#### Goal of the exercise
Could you print each entry below verbatim while omitting the pictures?

Stored data entries:
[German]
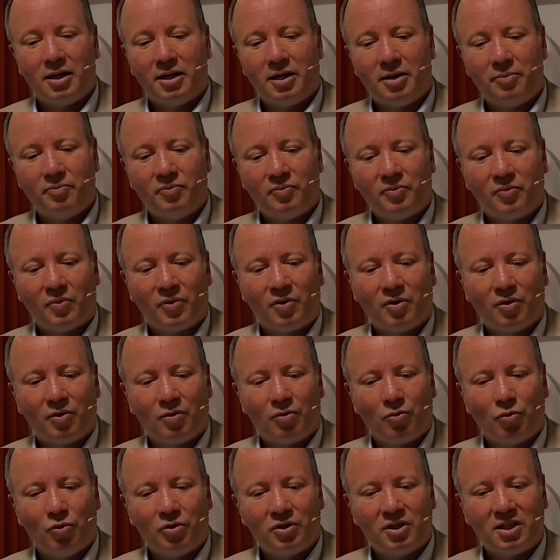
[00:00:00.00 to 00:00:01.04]
Ähm,
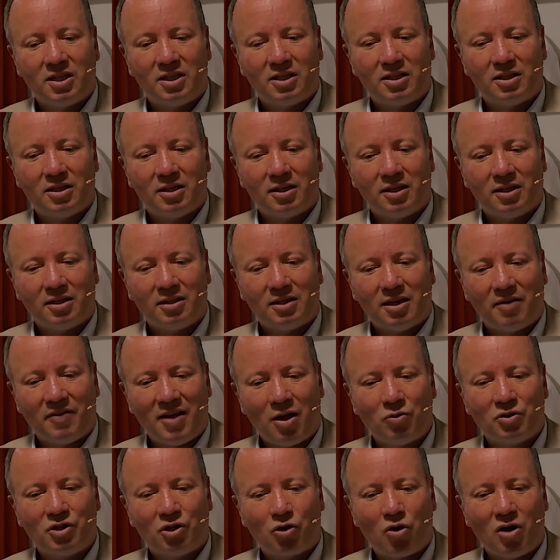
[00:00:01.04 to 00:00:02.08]
und äh, der
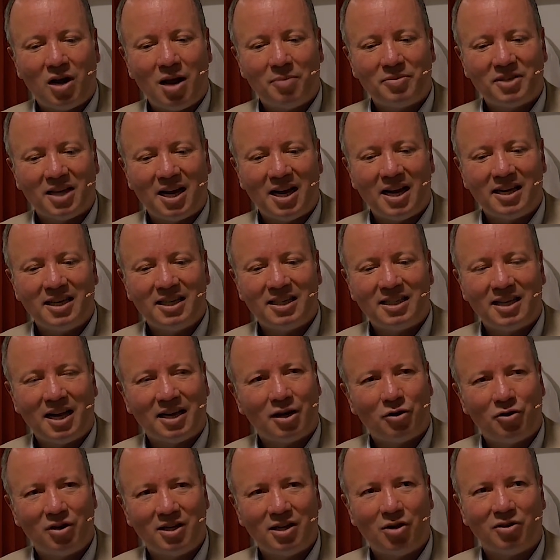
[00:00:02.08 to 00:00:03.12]
Währungskollaps allerdings hat
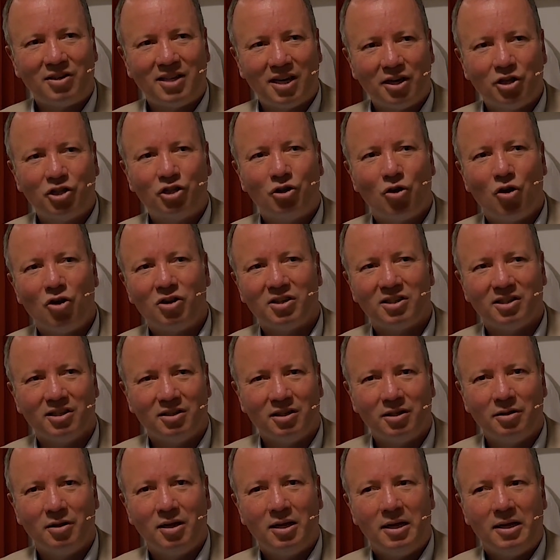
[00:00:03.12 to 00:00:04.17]
natürlich auch seine Chancen.
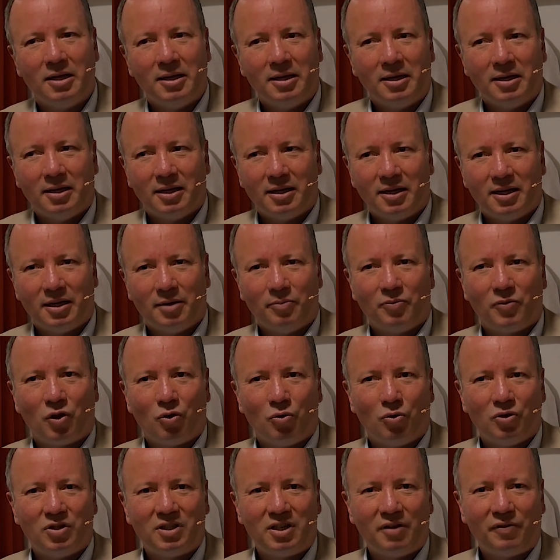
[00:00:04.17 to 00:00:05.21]
Ne? Ähm,
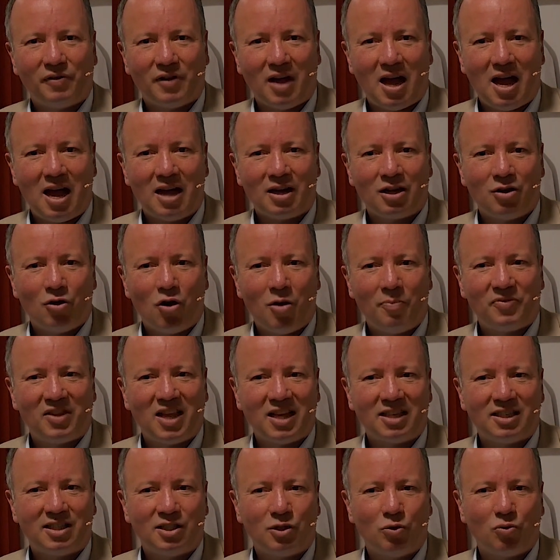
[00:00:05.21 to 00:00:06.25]
und die Frage, ob
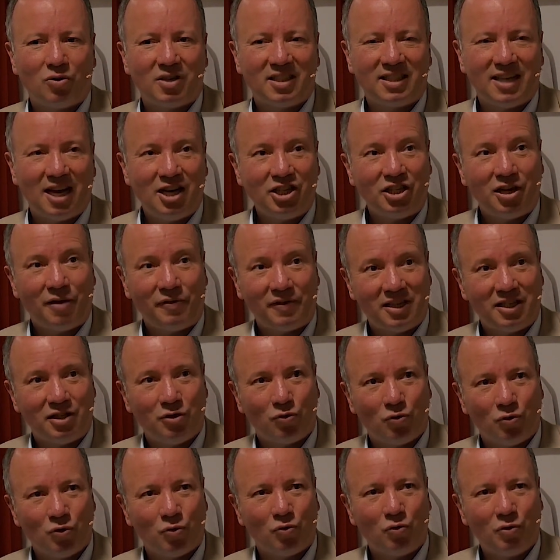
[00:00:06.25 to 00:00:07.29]
das zu
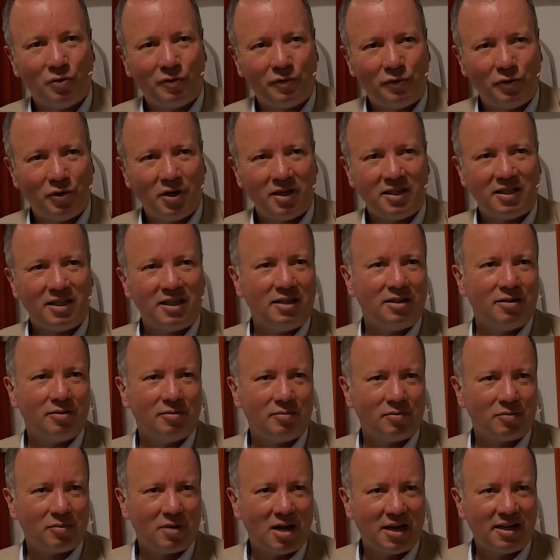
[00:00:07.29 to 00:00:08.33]
gesellschaftlichen Unruhen führt, die
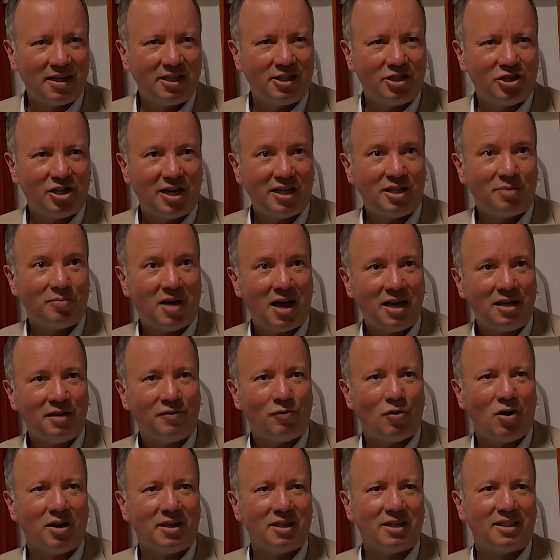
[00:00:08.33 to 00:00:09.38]
kann ich schlecht
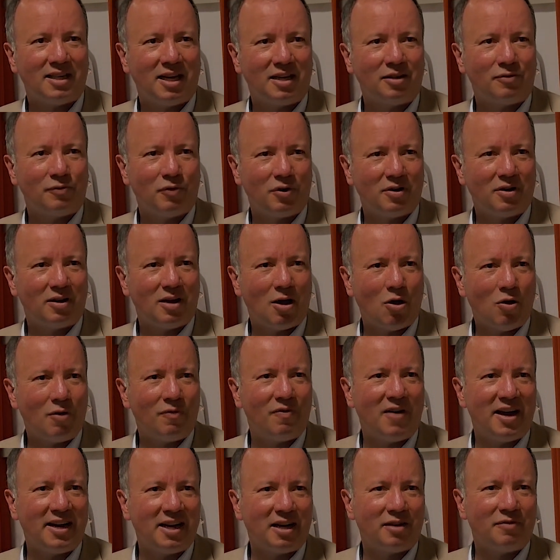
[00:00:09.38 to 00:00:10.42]
beantworten. Es hängt von
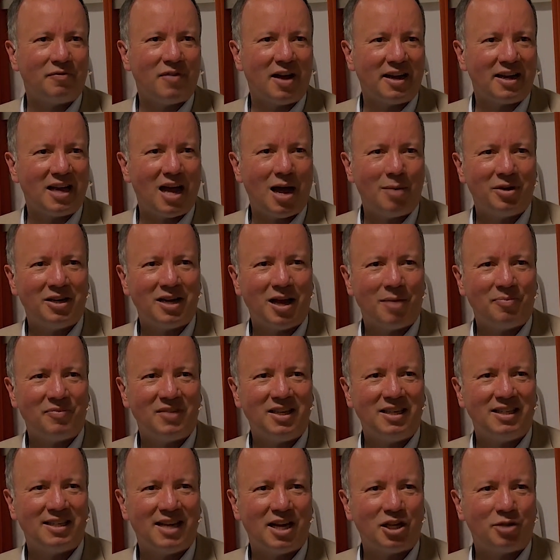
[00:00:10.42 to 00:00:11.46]
auch weiteren Variablen ab,
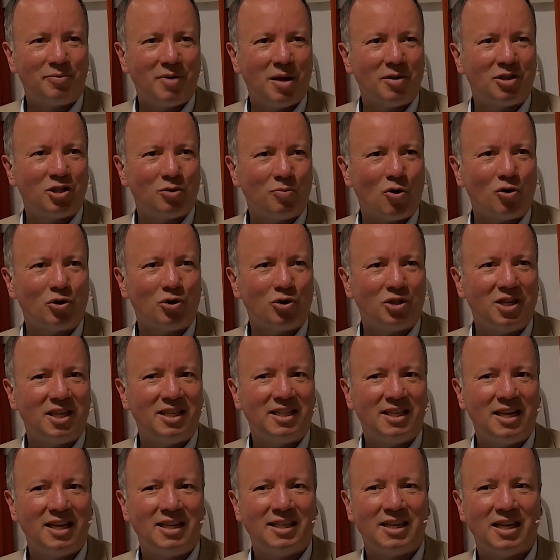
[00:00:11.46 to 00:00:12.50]
die sehr schwer zu
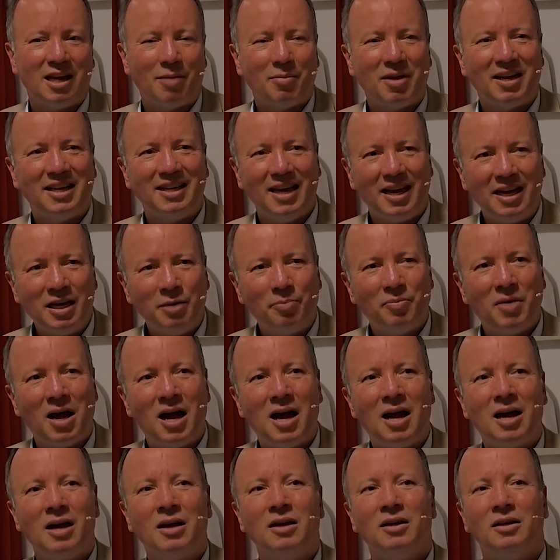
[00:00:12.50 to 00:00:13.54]
prognostizieren sind. Aber
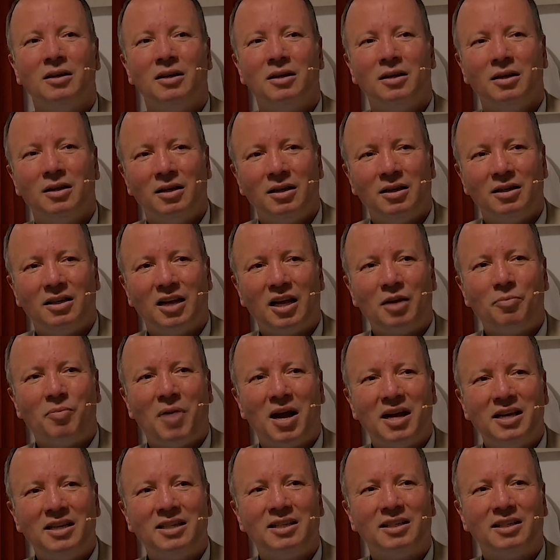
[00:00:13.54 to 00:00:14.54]
denkbar, denkbar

#### Task response
[German]
[00:00:00.00 to 00:00:01.04]
Ähm,
[00:00:01.04 to 00:00:02.08]
und äh, der
[00:00:02.08 to 00:00:03.12]
Währungskollaps allerdings hat
[00:00:03.12 to 00:00:04.17]
natürlich auch seine Chancen.
[00:00:04.17 to 00:00:05.21]
Ne? Ähm,
[00:00:05.21 to 00:00:06.25]
und die Frage, ob
[00:00:06.25 to 00:00:07.29]
das zu
[00:00:07.29 to 00:00:08.33]
gesellschaftlichen Unruhen führt, die
[00:00:08.33 to 00:00:09.38]
kann ich schlecht
[00:00:09.38 to 00:00:10.42]
beantworten. Es hängt von
[00:00:10.42 to 00:00:11.46]
auch weiteren Variablen ab,
[00:00:11.46 to 00:00:12.50]
die sehr schwer zu
[00:00:12.50 to 00:00:13.54]
prognostizieren sind. Aber
[00:00:13.54 to 00:00:14.54]
denkbar, denkbar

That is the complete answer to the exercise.